> **DATA LISTING**:

========================================

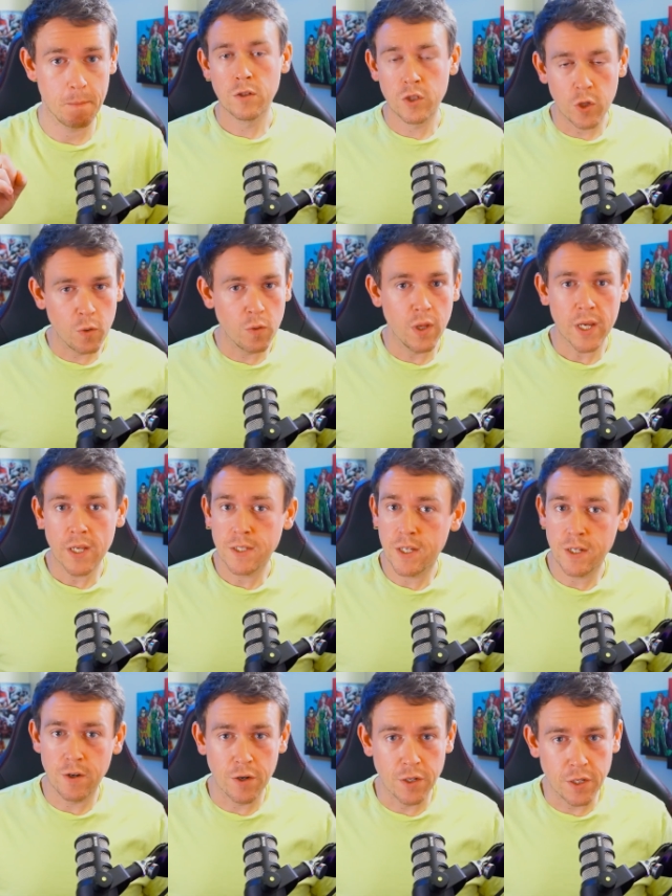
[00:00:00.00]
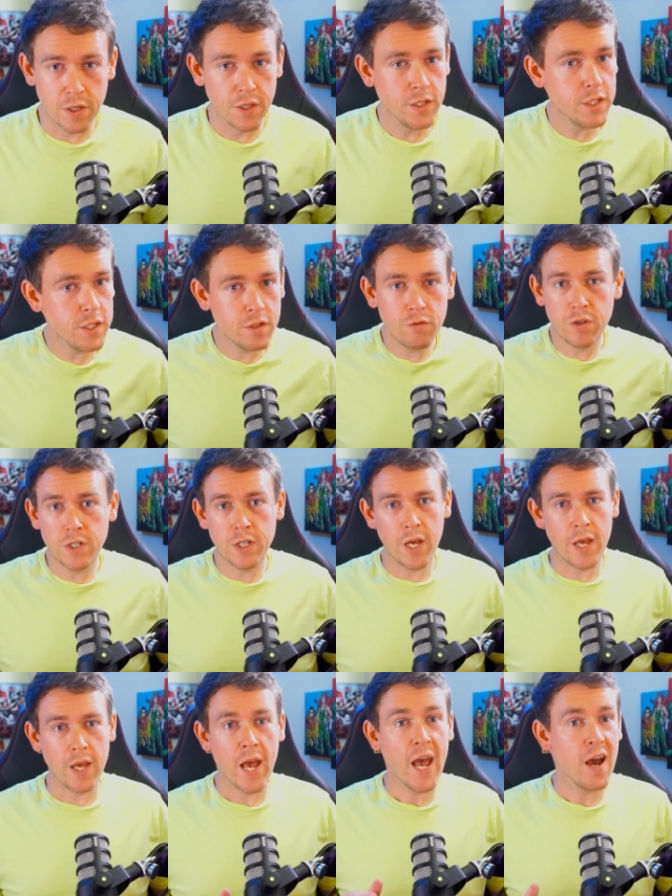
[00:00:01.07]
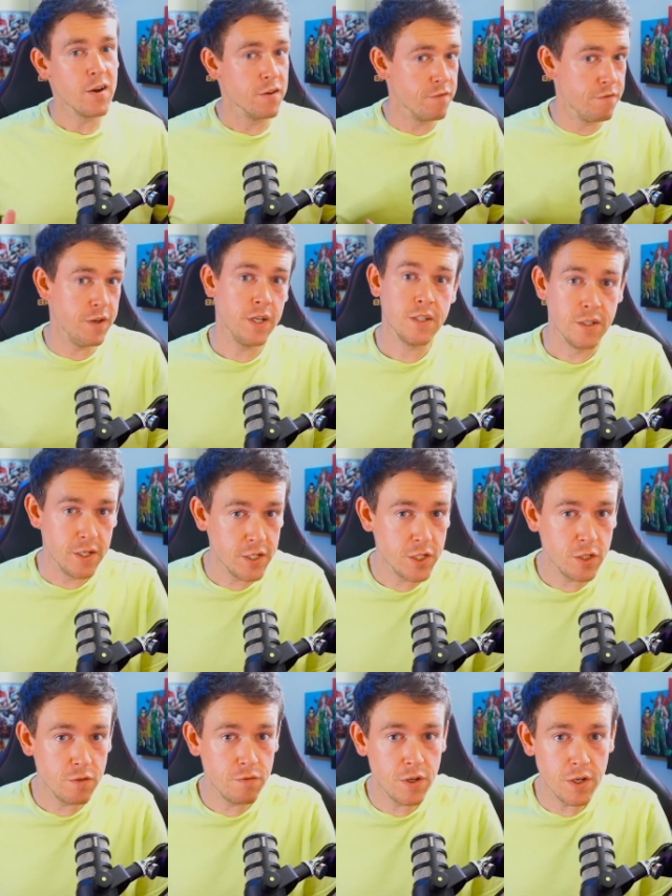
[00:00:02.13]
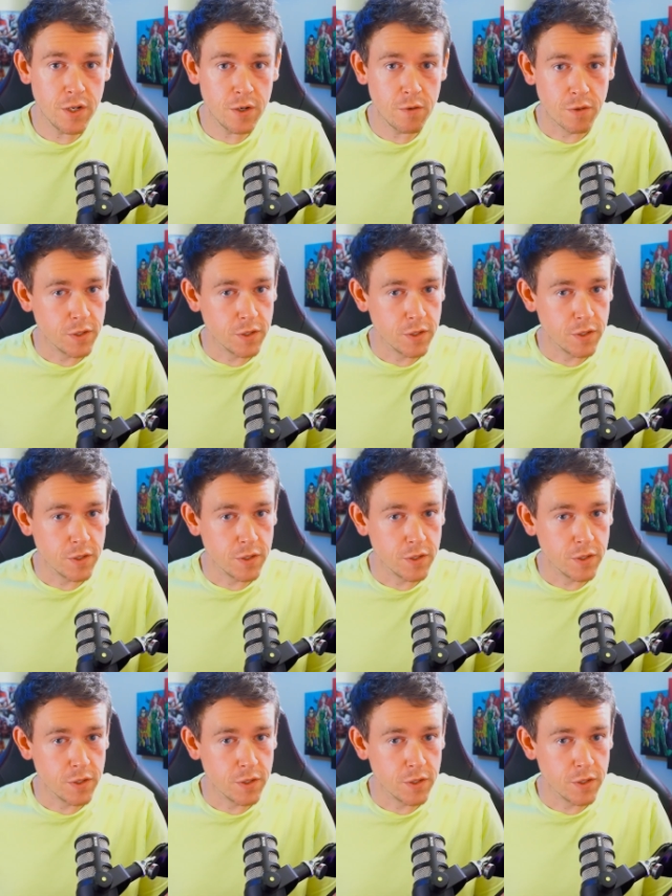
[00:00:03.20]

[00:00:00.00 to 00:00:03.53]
So like I said earlier, this isn't really a how to fix an issue video,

========================================

> **WORK TO COMPLETE**: What you give back must match the material word for word, with no images included.

> **RESPONSE AREA**:
[00:00:00.00]
[00:00:01.07]
[00:00:02.13]
[00:00:03.20]

[00:00:00.00 to 00:00:03.53]
So like I said earlier, this isn't really a how to fix an issue video,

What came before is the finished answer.